Wichtige Stütze in schwerer Zeit
Zwar dauert vieles länger, aber mittlerweile sind deutliche Fortschritte erkennbar. Weil das Abarbeiten eines Zuschnittplanes an der vertikalen Plattensäge viel zu komplex ist, wurde für die neue Nesting-Maschine die Software so optimiert, dass auch der Integrationsschüler die Maschine zumindest ansatzweise zuverlässig bedienen kann. „Mit der Nestingmaschine können wir auch als Zulieferer für andere Schreinereien tätig werden, sodass Udo vielleicht noch intensiver in der Fertigung beschäftigt werden könnte.“
Doch auch wenn die Begleitung von Udo deutlich über die normale Mitarbeiterführung hinausgeht, möchte das Team der Tischlerei nicht mehr auf ihn verzichten. Yvette Schaldach erzählt: „Vor vier Jahren erkrankte mein Mann plötzlich schwer und fiel lange aus. Schon damals war Udo eine wichtige Stütze und Hilfe, denn er war der einzige, der sich mit der Heizungsanlage auskannte. Wir bekommen so viel von ihm zurück, das Strahlen in seinen Augen ist kaum zu beschreiben und auf ihn ist immer Verlass. Und wir sind sehr stolz auf unser gesamtes Team, das die Herausforderung mit uns gemeinsam trägt.“
Alle haben Fingerspitzengefühl entwickelt
Mittlerweile ist der behinderte Jugendliche fest angestellt. Sogar seinen Führerschein hat Udo inzwischen in der Tasche und kann so auch für Besorgungen eingesetzt werden. Auch bei Montagen ist er dabei.

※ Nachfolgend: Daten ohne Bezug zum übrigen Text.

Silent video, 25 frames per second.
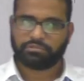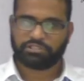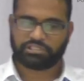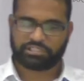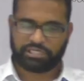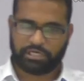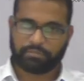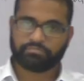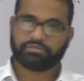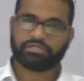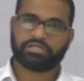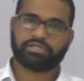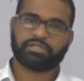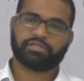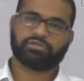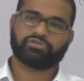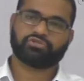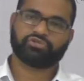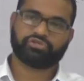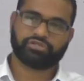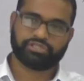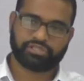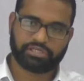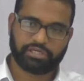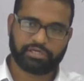it comes under the
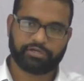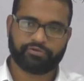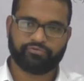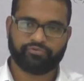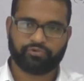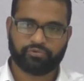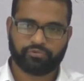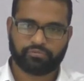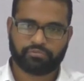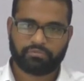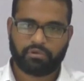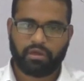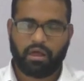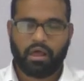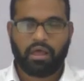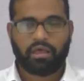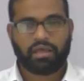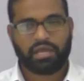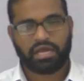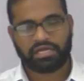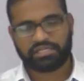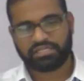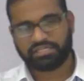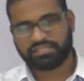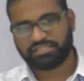judicial review
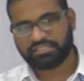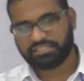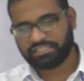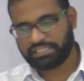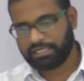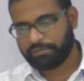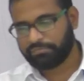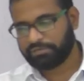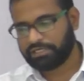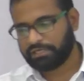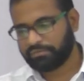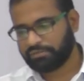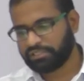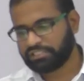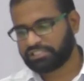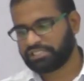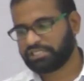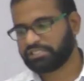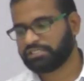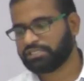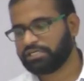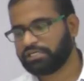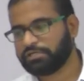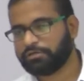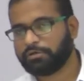and at the same time he
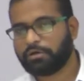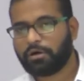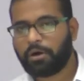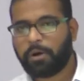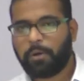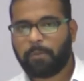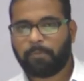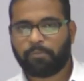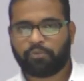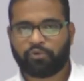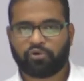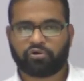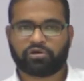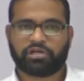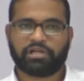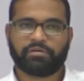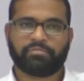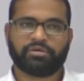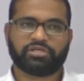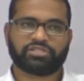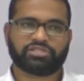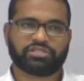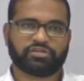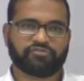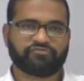said that
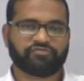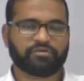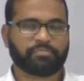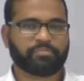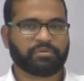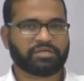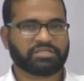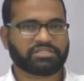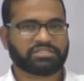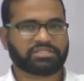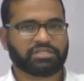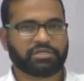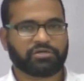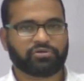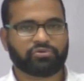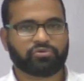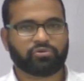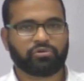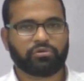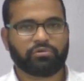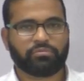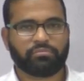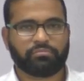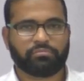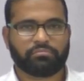proclamation of the president
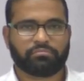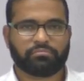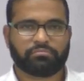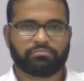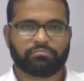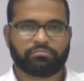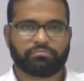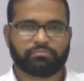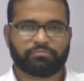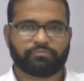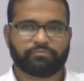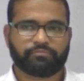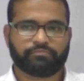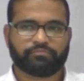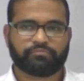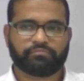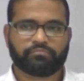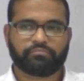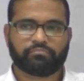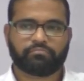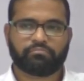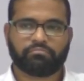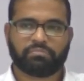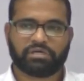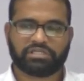rule
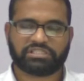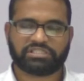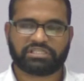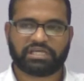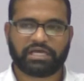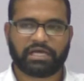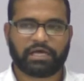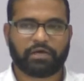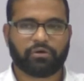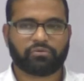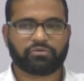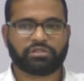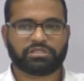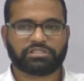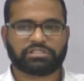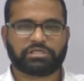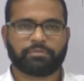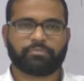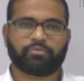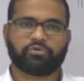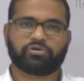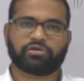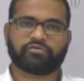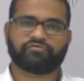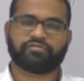must have the
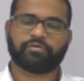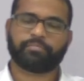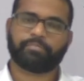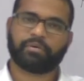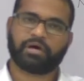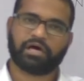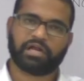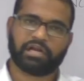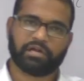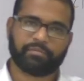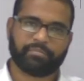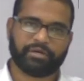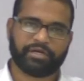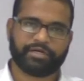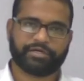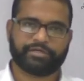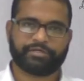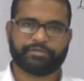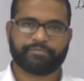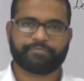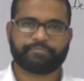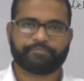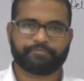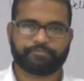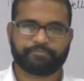support of the
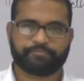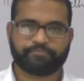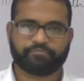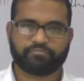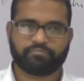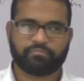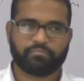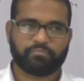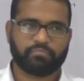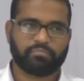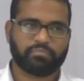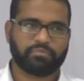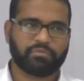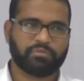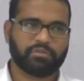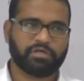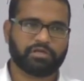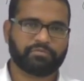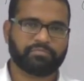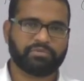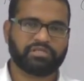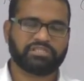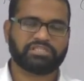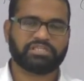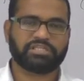parliament
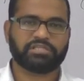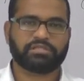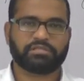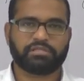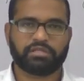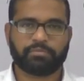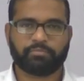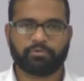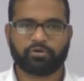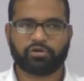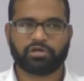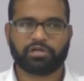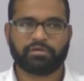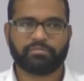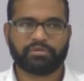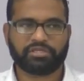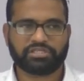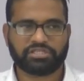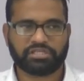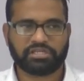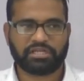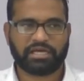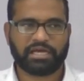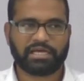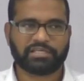that means it, the
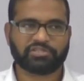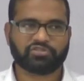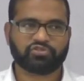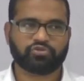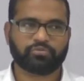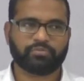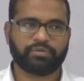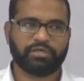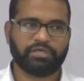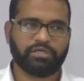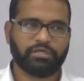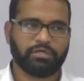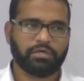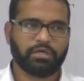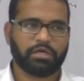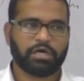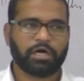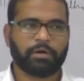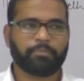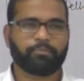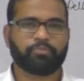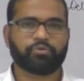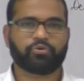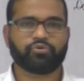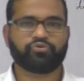proclamation has to be
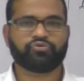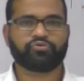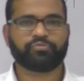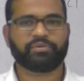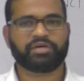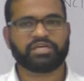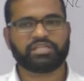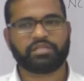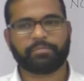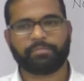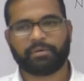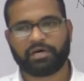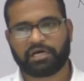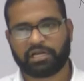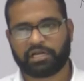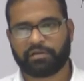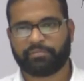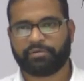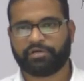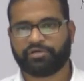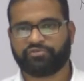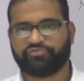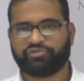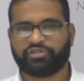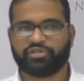approved by the
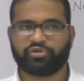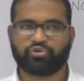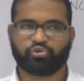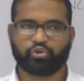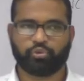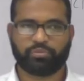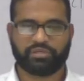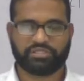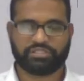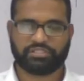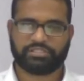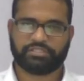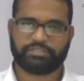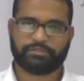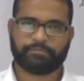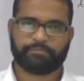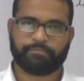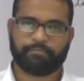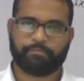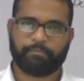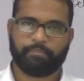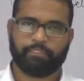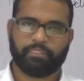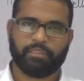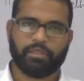parliament within 2
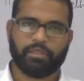months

Zudem erledigt der junge Mann vieles rund um Werkstatt und Außenanlagen.
Sein sehnlichster Wunsch, eine Ausbildung zum Tischler zu machen, wird jedoch nicht in Erfüllung gehen. Dazu sind die Anforderungen zu komplex. Überhaupt braucht es oft viel Einfühlungsvermögen, damit der Jugendliche nicht überfordert oder frustriert wird. Doch Yvette Schaldach sieht auch die andere Seite: „Ich freue mich immer, wenn ich mitbekomme, wie viel Fingerspitzengefühl die Schaldach-Mitarbeiter im Umgang mit Udo beweisen.“ Überhaupt sei das Team durch die Aufgabe weiter zusammengewachsen.
Unternehmerisches Denken und stetige Prozessverbesserung gehören für die Meister, Gesellen und Auszubildenen bei Schaldach zum Alltag und auch Udo wird selbstverständlich nach seiner Meinung gefragt. „Er redet zwar nicht viel, doch er ist ein guter Beobachter und stellt manchmal Dinge infrage, über die wir überhaupt noch nicht nachgedacht haben. Das schätzen wir sehr.“
Mehr als nur ein Arbeitgeber
Da der junge Mann aus schwierigen familiären Verhältnissen kommt, helfen Thomas Schaldach und seine Frau ihm auch bei alltäglichen Dingen wie einer Kontoeröffnung, Handyvertrag oder Behördengängen. „Wir sind für ihn mehr als nur Arbeitgeber.“ Die beiden sind sich einig: „Diese Aufgabe hat uns alle viel Zeit und Nerven gekostet und das tut sie auch heute noch, aber es erfüllt uns auch, hier jemanden zu begleiten und eine echte Zukunftsperspektive zu bieten. Und oft müssen wir einfach lachen, wenn etwas ganz anders läuft als wir uns das gedacht haben. Eine extra Portion Geduld und die Gabe, manches mit einem Lächeln zu nehmen, ist da sehr hilfreich.“
Im Januar 2020 wurde Schaldach Möbelbau + Raum mit dem Thüringer Landespreis für vorbildliches Engagement für Menschen mit Behinderungen und herausragendes betriebliches Eingliederungsmanagement ausgezeichnet.